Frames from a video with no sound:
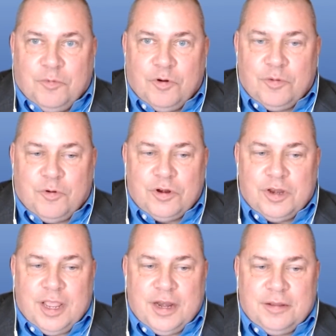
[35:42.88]
more and more
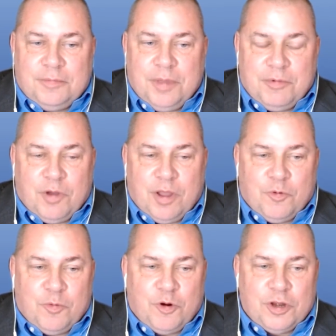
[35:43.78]
data. People
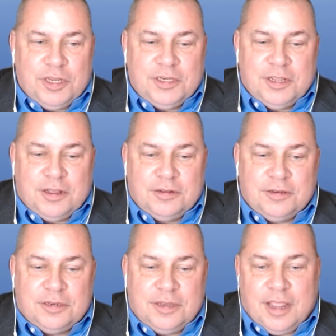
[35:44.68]
want more and more
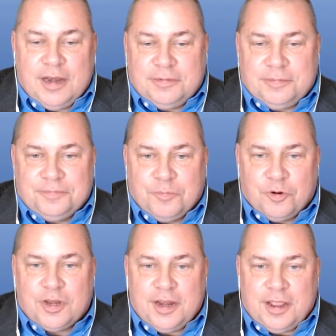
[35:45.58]
detailed data,
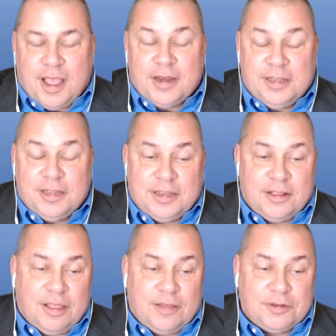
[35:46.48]
more data at a
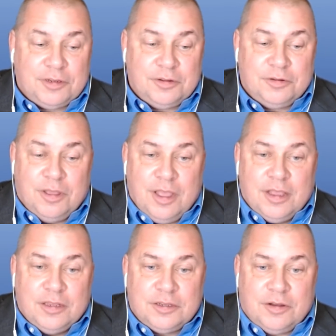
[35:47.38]
detailed level too.
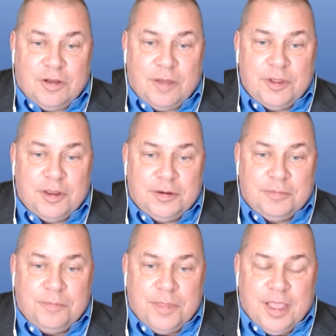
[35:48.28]
So, I
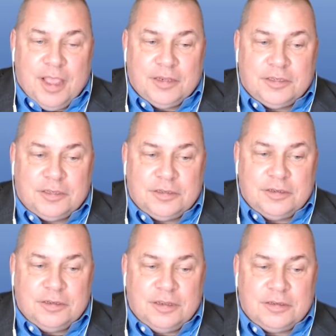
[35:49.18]
mean,
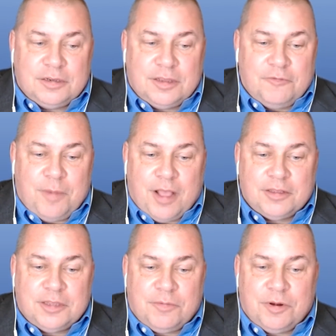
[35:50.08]
it's a tough
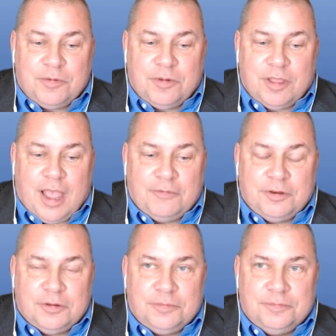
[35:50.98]
balance that we really
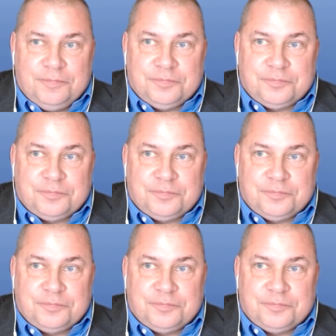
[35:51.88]
have to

================================

* ABOUT THIS TASK:
Repeat the listing verbatim. Skip the pictures.

* THE ANSWER:
Frames from a video with no sound:
[35:42.88]
more and more
[35:43.78]
data. People
[35:44.68]
want more and more
[35:45.58]
detailed data,
[35:46.48]
more data at a
[35:47.38]
detailed level too.
[35:48.28]
So, I
[35:49.18]
mean,
[35:50.08]
it's a tough
[35:50.98]
balance that we really
[35:51.88]
have to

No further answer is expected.